After that will be the period of amendments which essentially means lahat ng mga proposal ng mga Senador na sa kanilang palagay ay dapat baguhin doon sa batas ay ipopropose nila. Iyon ay pag-uusapan namin, didiskusyunan namin. Kung hindi makapag-agree, iboboto namin kung ipapasok o hindi.

So, we are now in the period of interpellation. Ang susunod is the period of amendments of the substitute bill in Congress for further refinement and improvement of the bill, before it is finally brought to the floor for voting and for passage into law.

Presidential approval, na alam naman ninyo, lahat ng napasa sa Kongreso, kailangan pirmahan n gating Pangulo and we are confident the Presidential approval will be expected since he is the one behind all of this anyway. But even after the President signs the law as Republic Act, the law will ultimately be laid down before the affected people of Muslim Mindanao, be they Muslims or not, for their ratification in a plebiscite wherein they will have to answer the important question:
“Do you approve of the Basic Law for the Bangsamoro Autonomous Region?”

These are the peaceful, unifying, and constitutional ways of doing it. In the name of peace, we must let these be done.

No shortcuts. No railroading. No threats of violence. No threats of war. We cannot succumb to such forces. We must continue in our work in all seriousness and in all sincerity.

I have worked hard and I have risked so much for this proposed legislation to reach this stage. It got so far na umabot sa ito lang, na pinaputukan iyong aking opisina sa Manila at nakahanap kami ng butas ng bala at saka nakita namin iyong bala doon sa loob ng opisina ko.

But you know, I am not scared, I am not rattled, I am not shaken. I will continue to do everything to make sure that the hard work will not be put to waste or set to naught—especially on the whims and caprices of such unseen forces working behind the scenes.

Your public servant assures our young people and our posterity that as an elected representative of the Filipino people, entrusted with the life and future of our nation, I will continue the valiant struggle of our patriots by ensuring that the sovereignty and territorial integrity of our country are kept intact and respected by all, and our people continue to be united by a common aspiration for a genuine and lasting peace, for order, for justice and development not only in Mindanao but in our entire country as well.
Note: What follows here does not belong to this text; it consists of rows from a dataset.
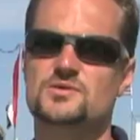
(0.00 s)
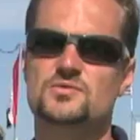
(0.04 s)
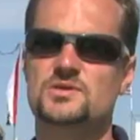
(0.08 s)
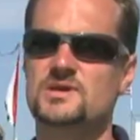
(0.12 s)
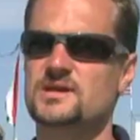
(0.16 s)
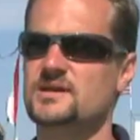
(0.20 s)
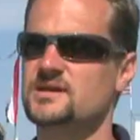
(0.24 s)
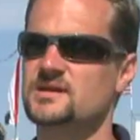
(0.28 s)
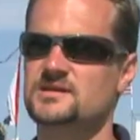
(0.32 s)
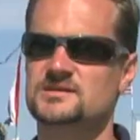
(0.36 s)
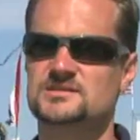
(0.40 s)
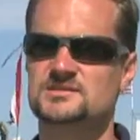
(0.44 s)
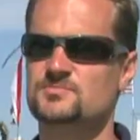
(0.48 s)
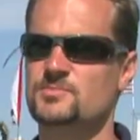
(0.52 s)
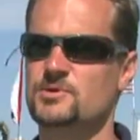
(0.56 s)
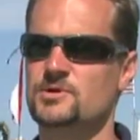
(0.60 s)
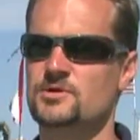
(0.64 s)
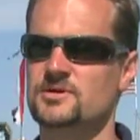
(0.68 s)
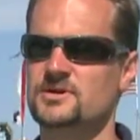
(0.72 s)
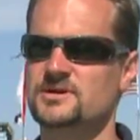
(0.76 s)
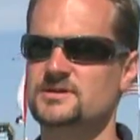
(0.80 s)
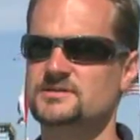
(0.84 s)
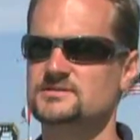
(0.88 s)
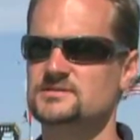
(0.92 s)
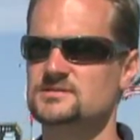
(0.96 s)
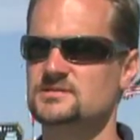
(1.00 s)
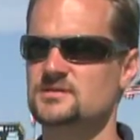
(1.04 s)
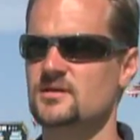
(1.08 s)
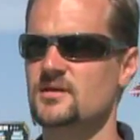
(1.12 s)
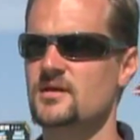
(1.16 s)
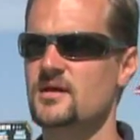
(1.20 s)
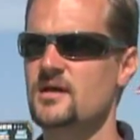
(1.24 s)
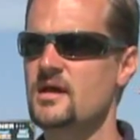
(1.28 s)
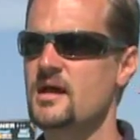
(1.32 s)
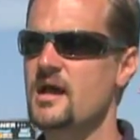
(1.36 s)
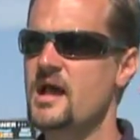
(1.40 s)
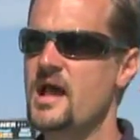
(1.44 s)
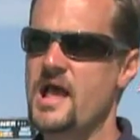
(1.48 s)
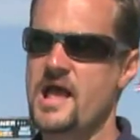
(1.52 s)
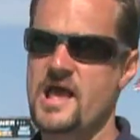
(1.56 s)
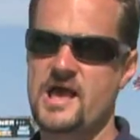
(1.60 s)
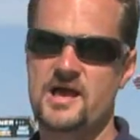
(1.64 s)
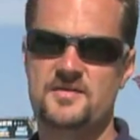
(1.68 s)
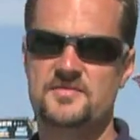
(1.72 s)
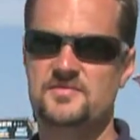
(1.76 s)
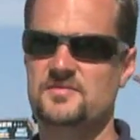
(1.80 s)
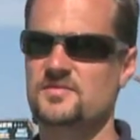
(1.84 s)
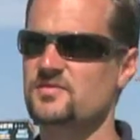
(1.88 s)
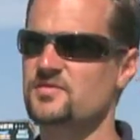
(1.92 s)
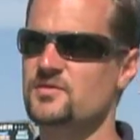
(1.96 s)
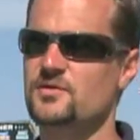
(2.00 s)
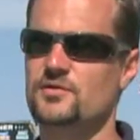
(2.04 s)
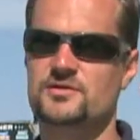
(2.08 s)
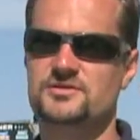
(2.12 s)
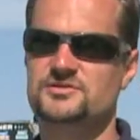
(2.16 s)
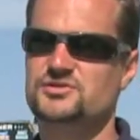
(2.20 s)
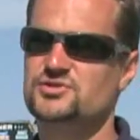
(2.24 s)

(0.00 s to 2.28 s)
unique experience, and they're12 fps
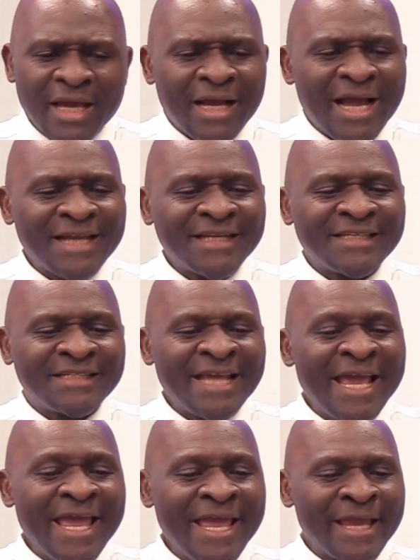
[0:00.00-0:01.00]
Can
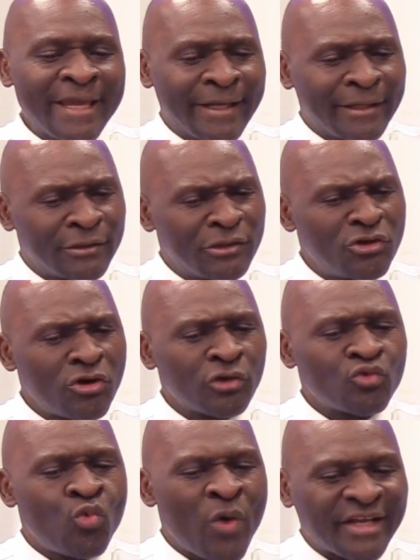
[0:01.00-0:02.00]
they
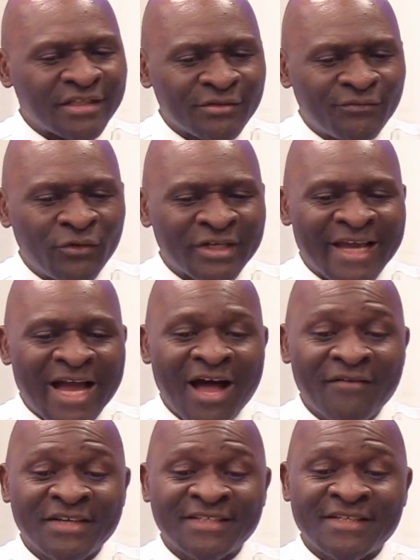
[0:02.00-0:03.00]
not wait for the
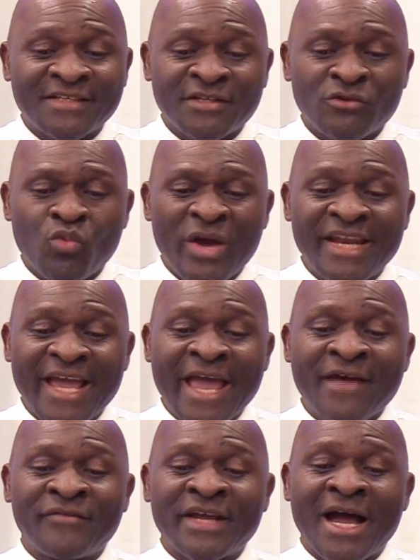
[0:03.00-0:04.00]
harvest season when
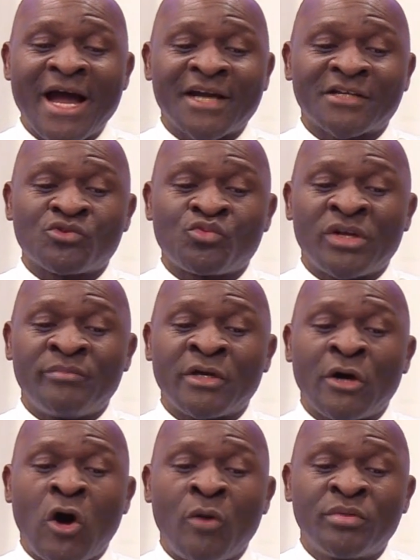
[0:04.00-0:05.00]
every heart will
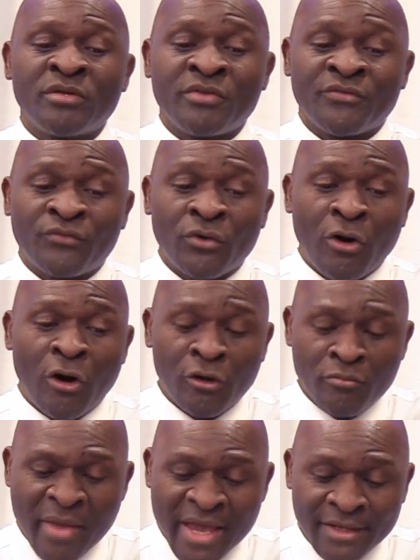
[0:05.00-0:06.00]
be open before all
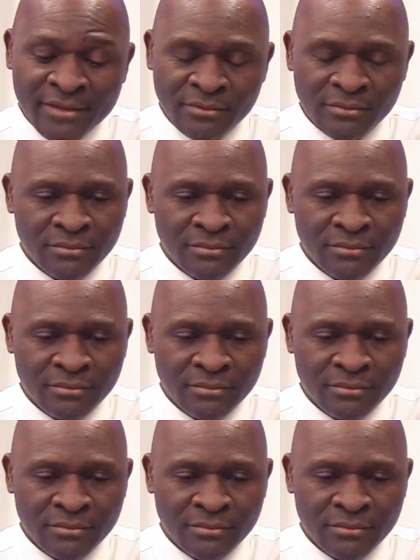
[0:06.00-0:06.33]
men?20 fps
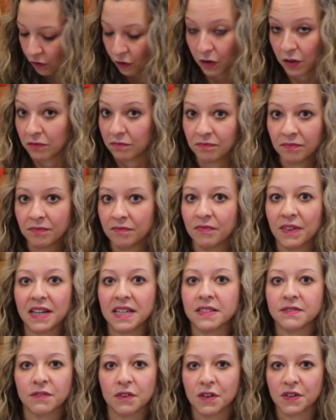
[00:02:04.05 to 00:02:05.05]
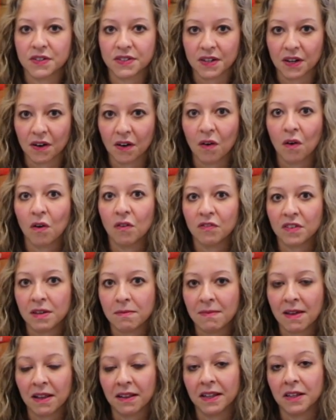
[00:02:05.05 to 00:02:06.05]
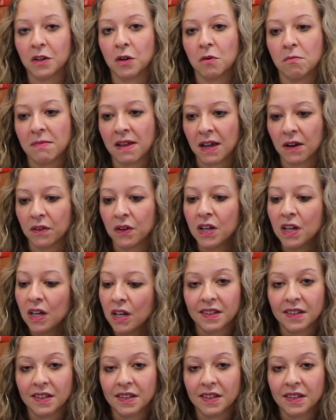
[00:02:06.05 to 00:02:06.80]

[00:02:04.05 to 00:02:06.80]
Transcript: or vice versa, all female and no male.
I do all this because I am of the firm belief that at the end of the day, the ultimate desire and aspiration of all Filipinos, Muslims, non-Muslims, whoever they are, wherever they come from, is very simple, a good life and this, is what we in government need to provide.
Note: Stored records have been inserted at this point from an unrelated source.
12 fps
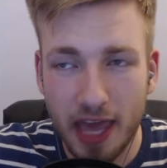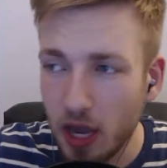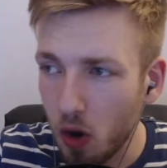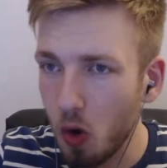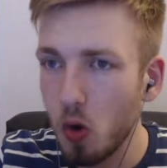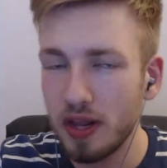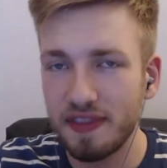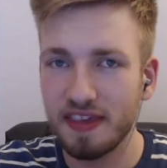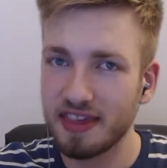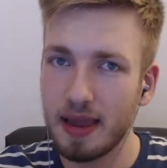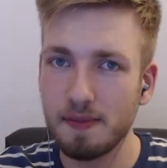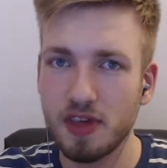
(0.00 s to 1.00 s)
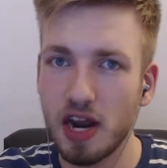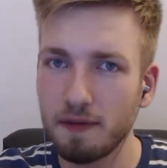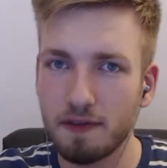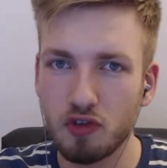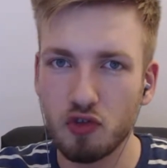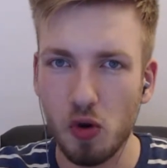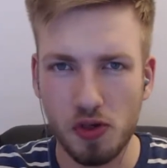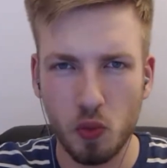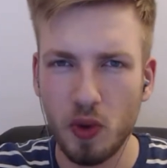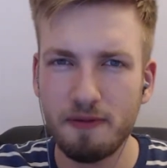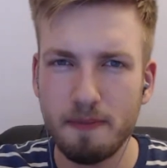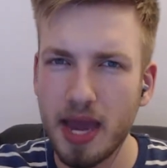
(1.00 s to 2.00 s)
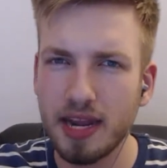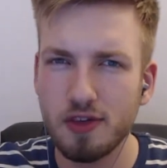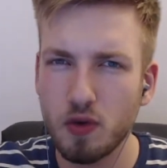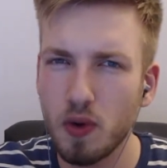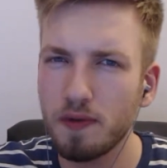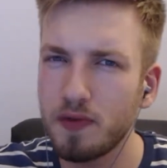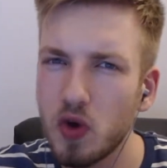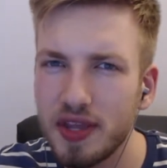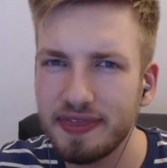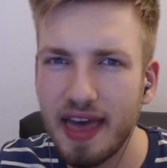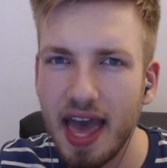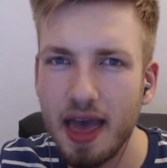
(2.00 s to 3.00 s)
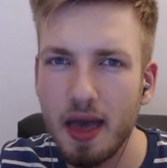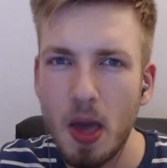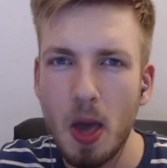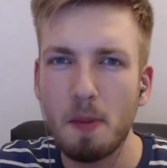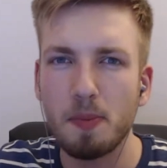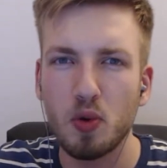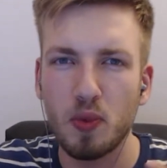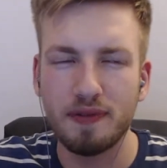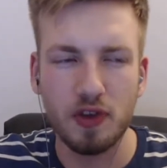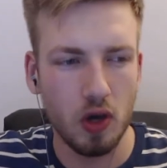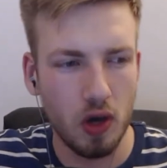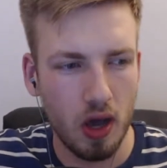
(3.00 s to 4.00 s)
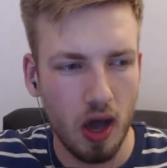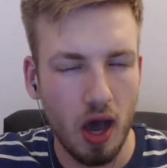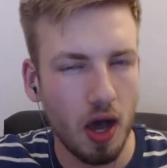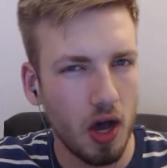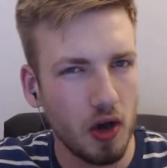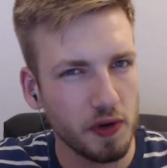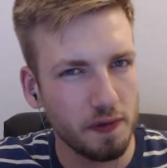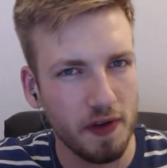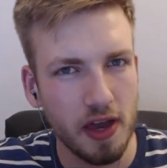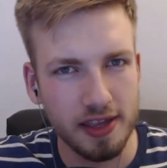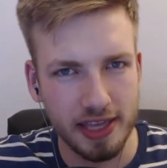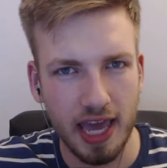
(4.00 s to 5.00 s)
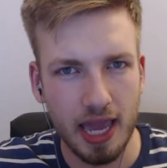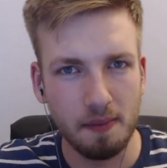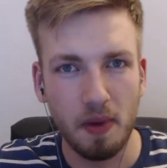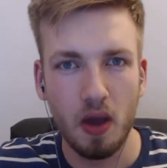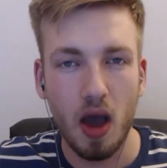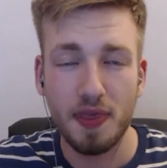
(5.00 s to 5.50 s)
They are all in the same side of the draw. So we've managed to avoid that, but we've got a harder first game.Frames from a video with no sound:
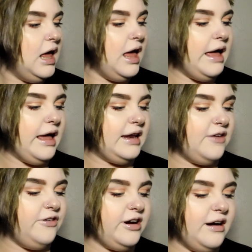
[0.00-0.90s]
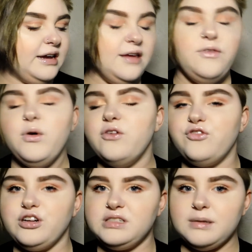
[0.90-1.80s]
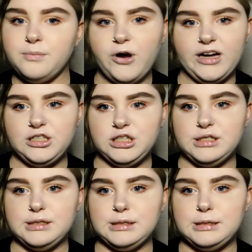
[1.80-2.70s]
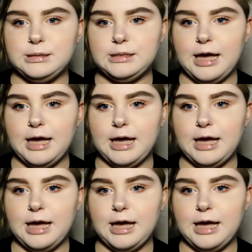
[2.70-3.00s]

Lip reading: And I figured I'd give you a first impressions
So, I hope with this brief explanation, you are able to see some important lessons about our topic this morning because of its sheer importance to our life as a nation, to the lives of the Filipino people, especially to you—our students, our youth. As the future of our great land, you will be inheriting the country and the society that we—your progenitors and forbears—are now shaping and molding in your behalf. What we are doing is history in the making. By your active involvement and your insights in the national dialogue, also, you too can be part of the process of writing this particular chapter of our history.

Therefore, I urge you all to be involved in your own ways as young, exuberant, dynamic and proactive students. I also humbly ask for your support, your patience and your understanding.

So, let me end on that note.

Thank you for your time and attention. Daghan na ku nasturya.

Mabuhi ang University of Cebu ug ang Banilad campus!

Mabuhi ang Dakbayán sa Mandaue!

Mabuhi ang Lalawigan sa Sugbo!

Hangtud sa atong sunod na panagtagbo!

Daghang salamat ug maayong buntag kaninyong tanan! Thank you.